### WHAT IS REQUIRED
Your answer must be the lines from the one containing "[00:01:57.27 to 00:01:57.47]" through the last line below, copied exactly, with no pictures.
★ ★ ★ ★
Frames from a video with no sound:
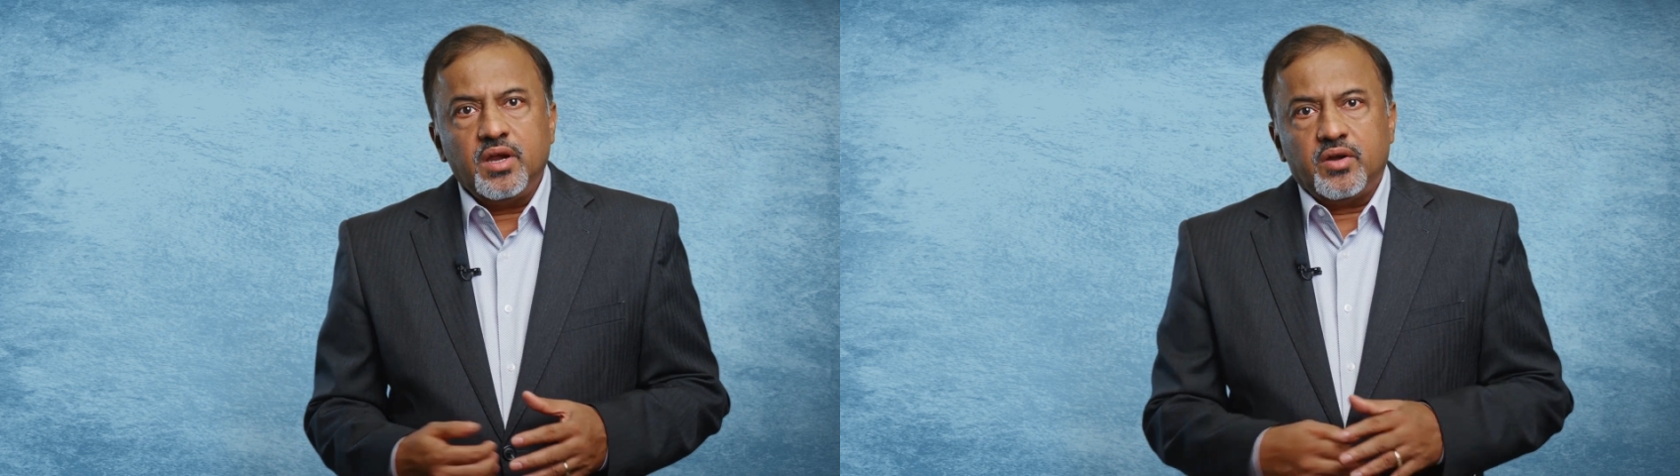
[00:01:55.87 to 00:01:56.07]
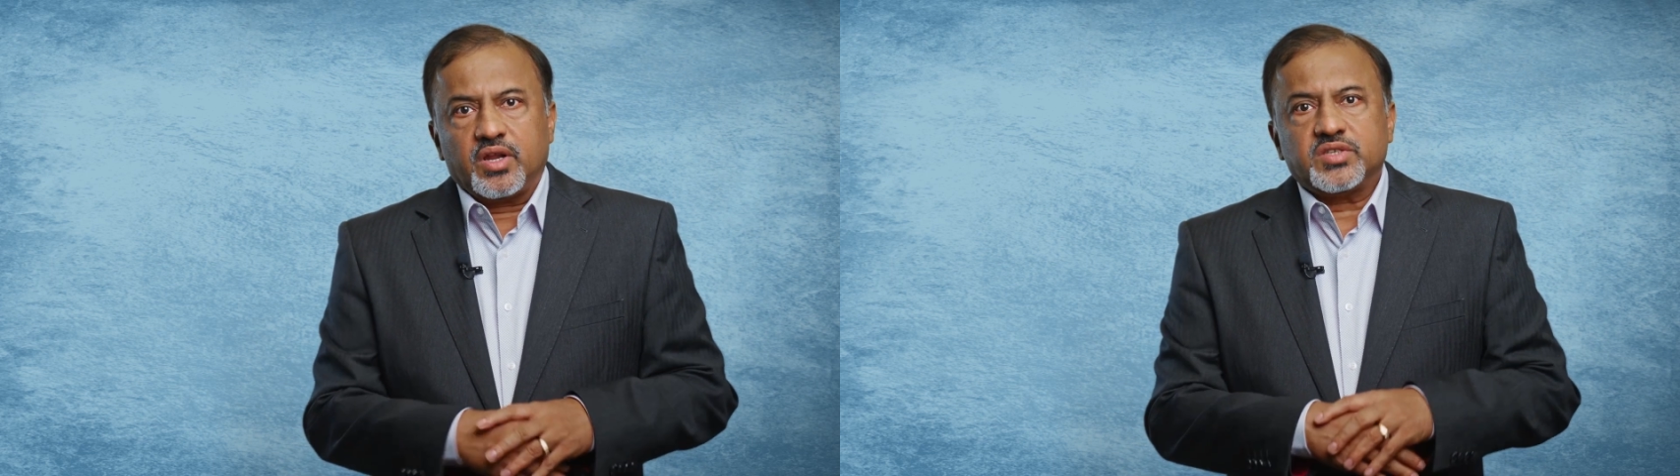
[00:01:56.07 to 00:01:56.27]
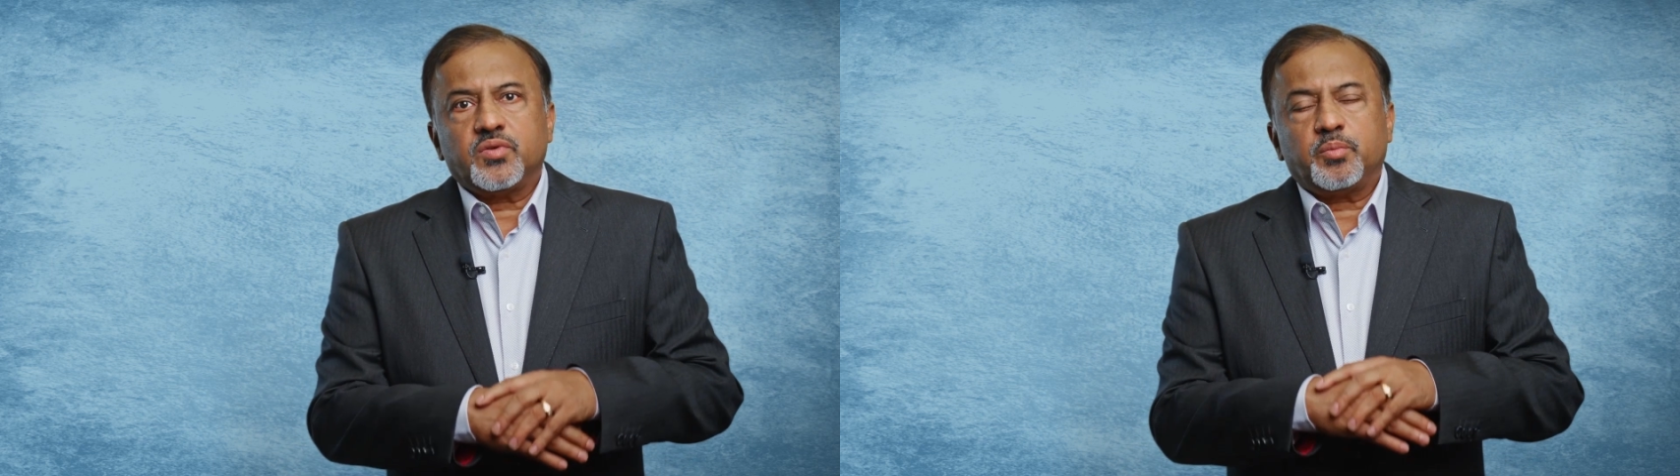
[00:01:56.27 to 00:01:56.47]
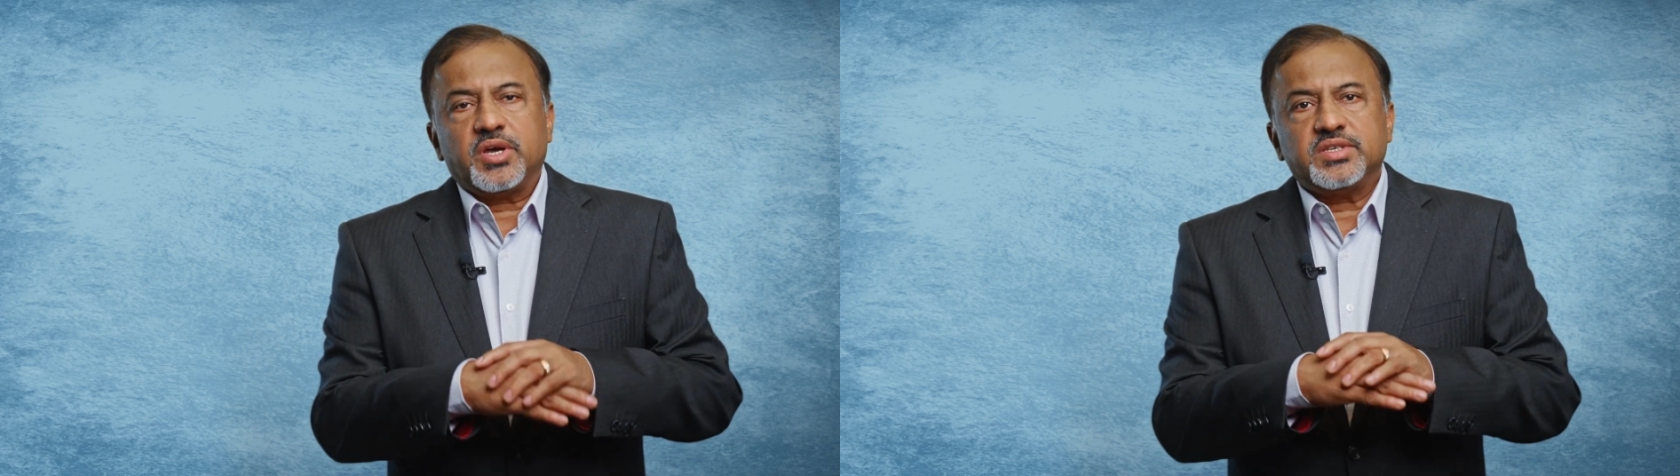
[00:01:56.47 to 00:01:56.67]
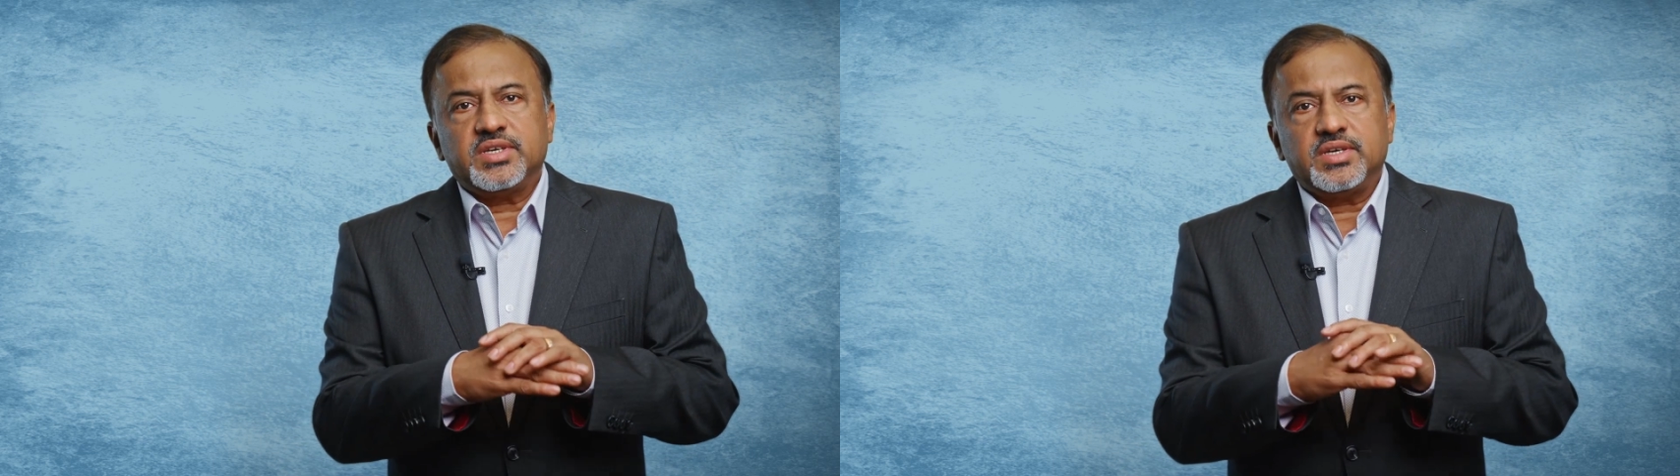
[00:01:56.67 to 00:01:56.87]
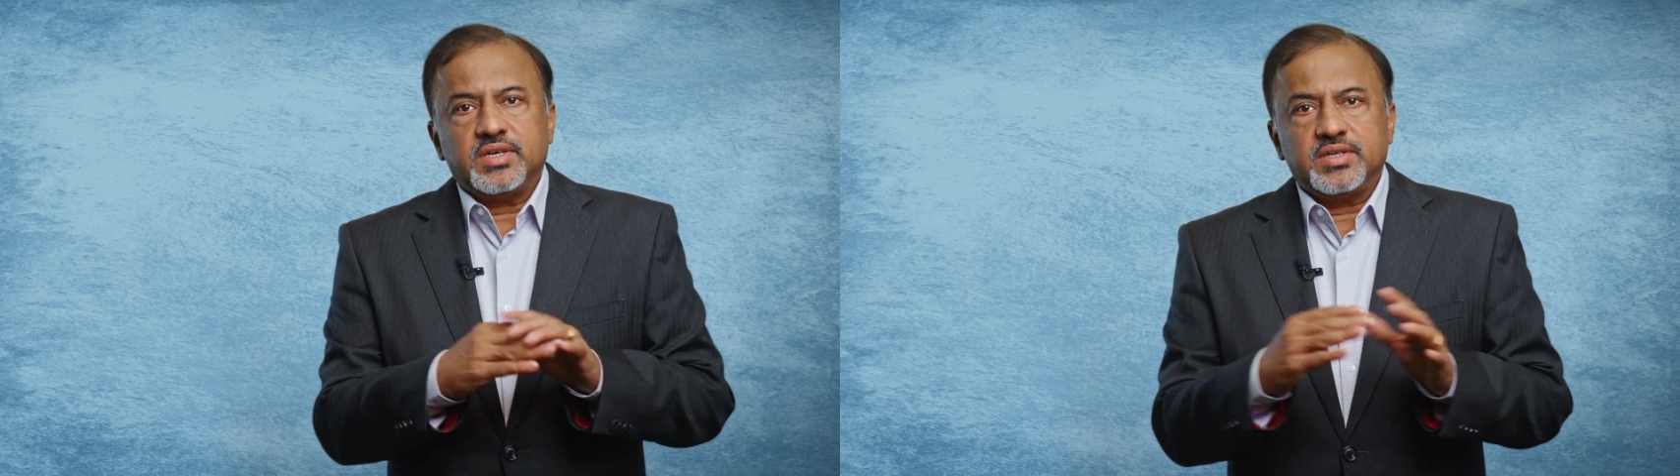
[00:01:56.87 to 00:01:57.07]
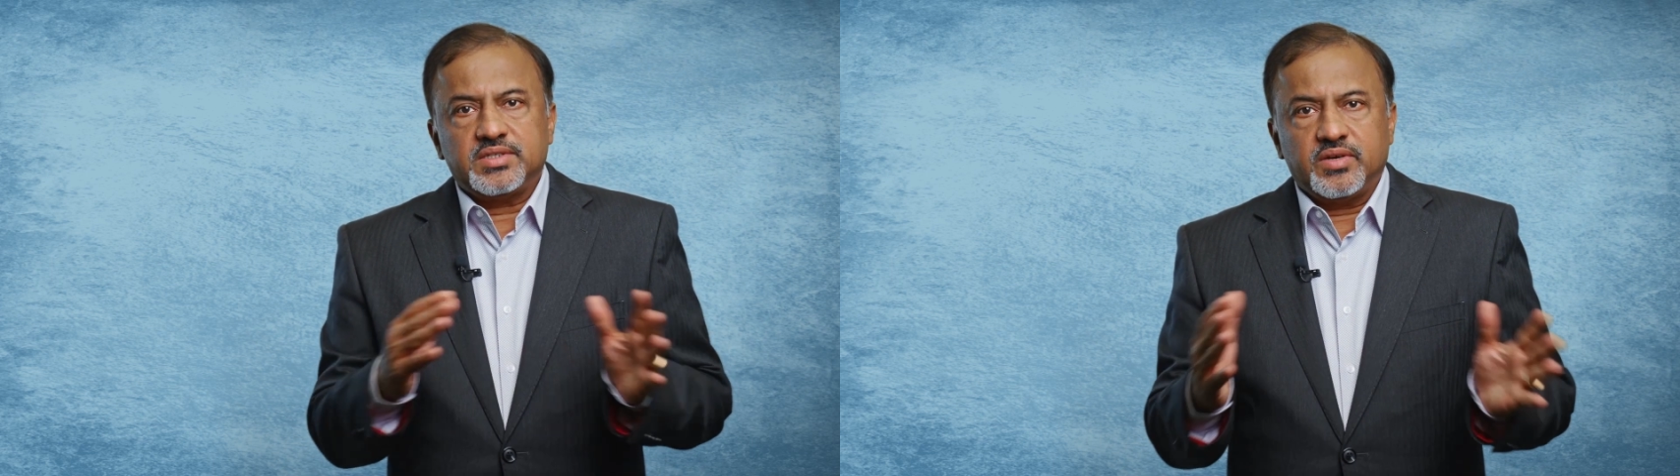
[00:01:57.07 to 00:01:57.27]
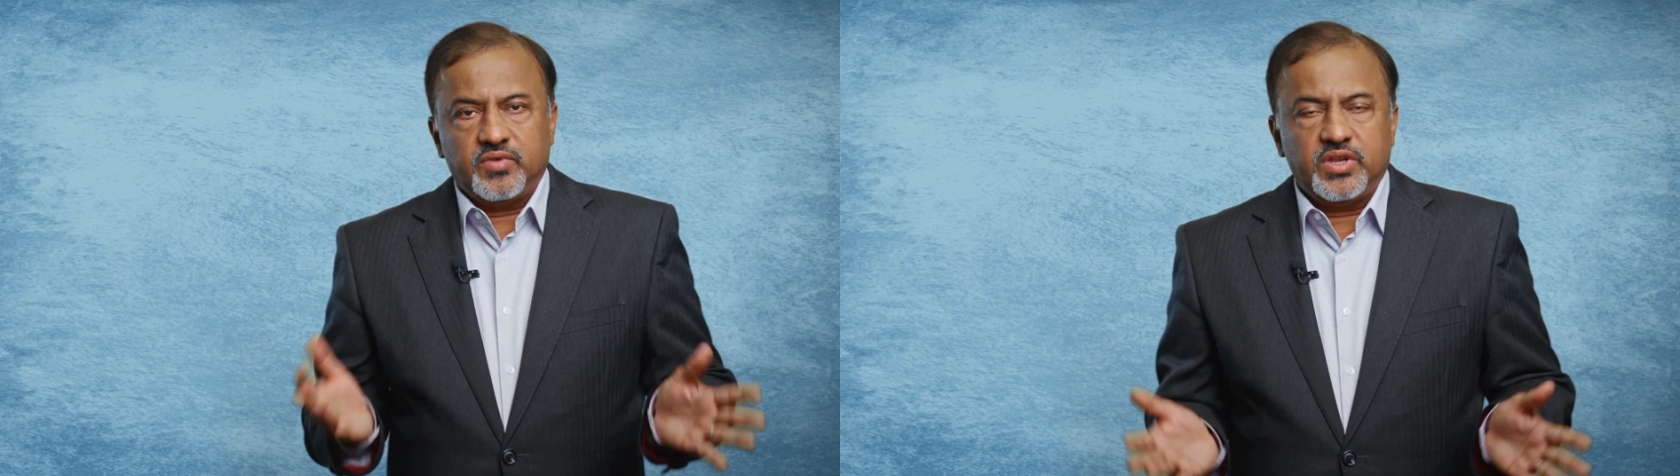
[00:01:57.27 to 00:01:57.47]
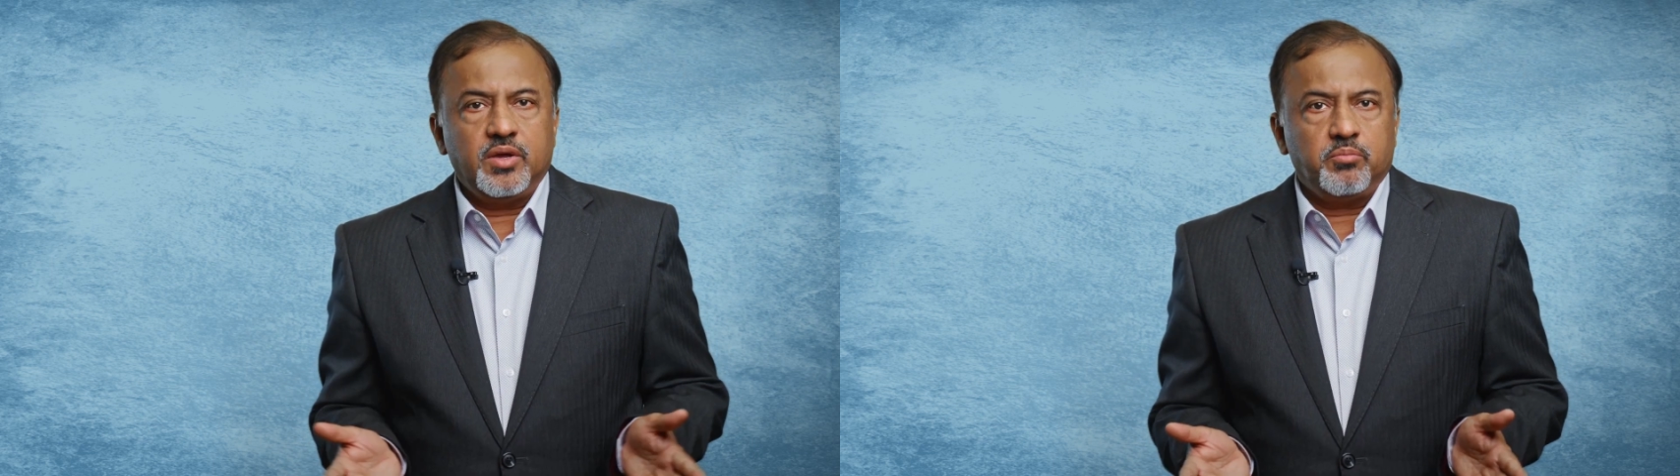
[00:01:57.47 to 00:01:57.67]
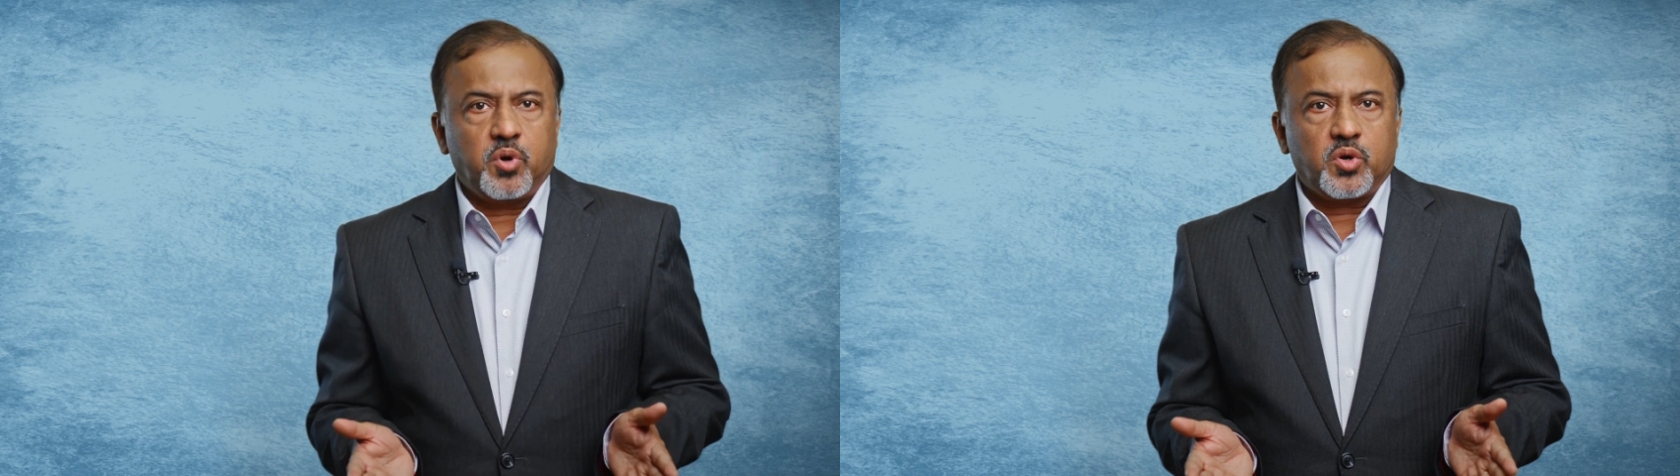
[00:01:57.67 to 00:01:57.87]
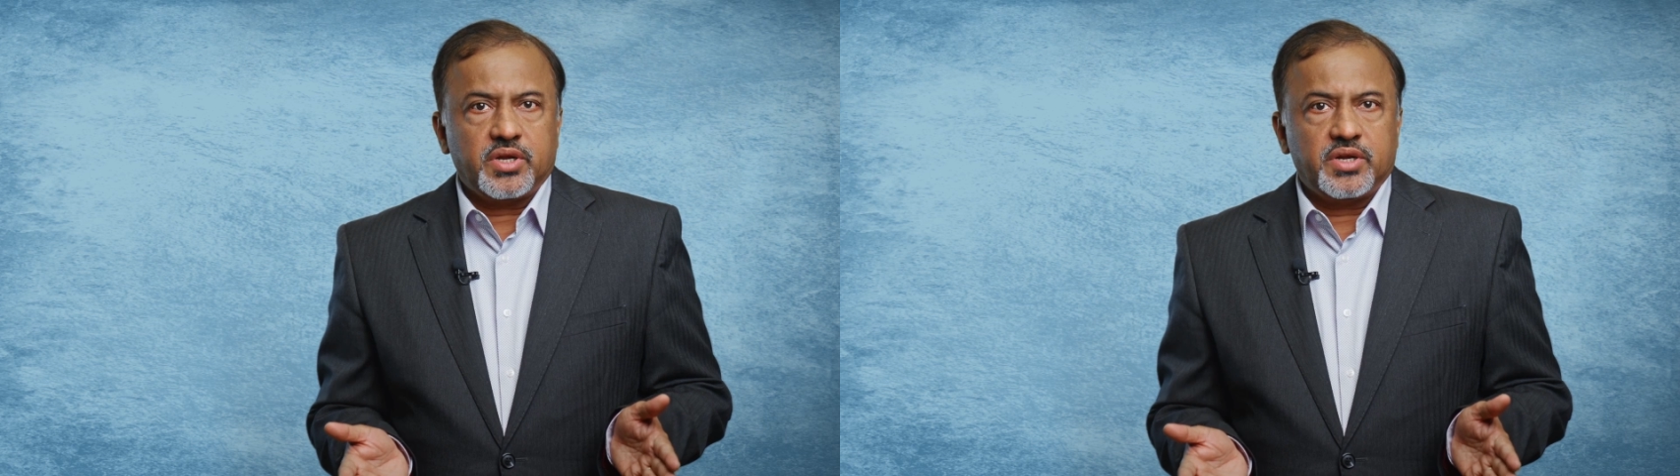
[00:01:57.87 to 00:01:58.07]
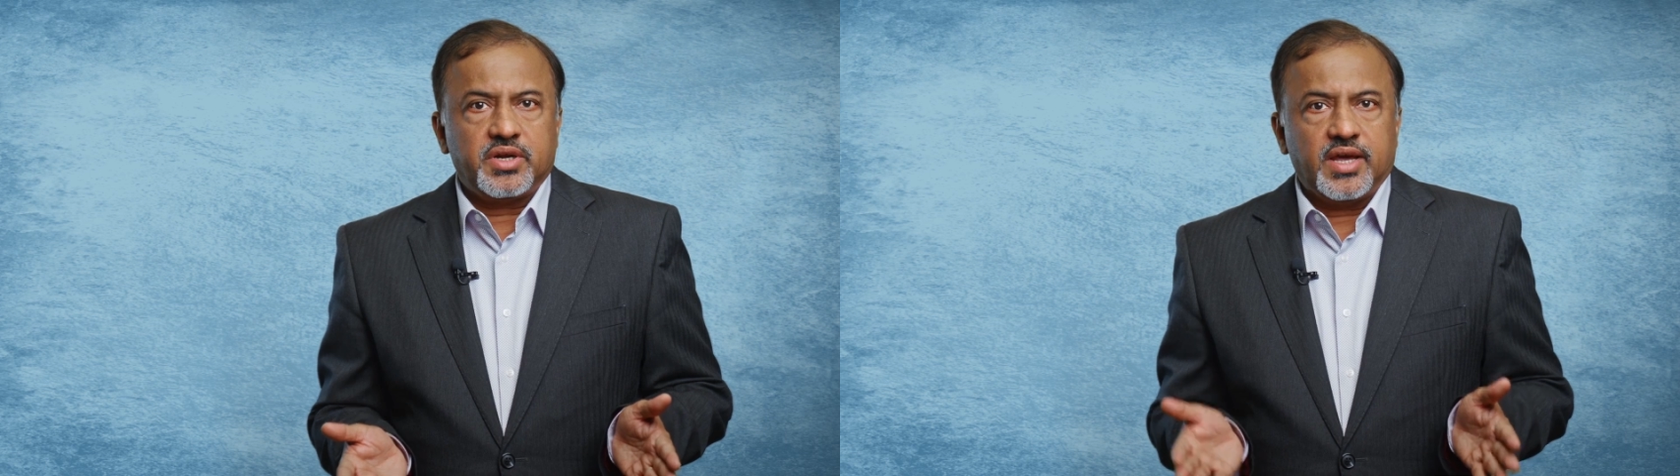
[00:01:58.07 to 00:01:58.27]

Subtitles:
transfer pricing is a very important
★ ★ ★ ★
### RESULT BELOW
[00:01:57.27 to 00:01:57.47]
[00:01:57.47 to 00:01:57.67]
[00:01:57.67 to 00:01:57.87]
[00:01:57.87 to 00:01:58.07]
[00:01:58.07 to 00:01:58.27]

Subtitles:
transfer pricing is a very important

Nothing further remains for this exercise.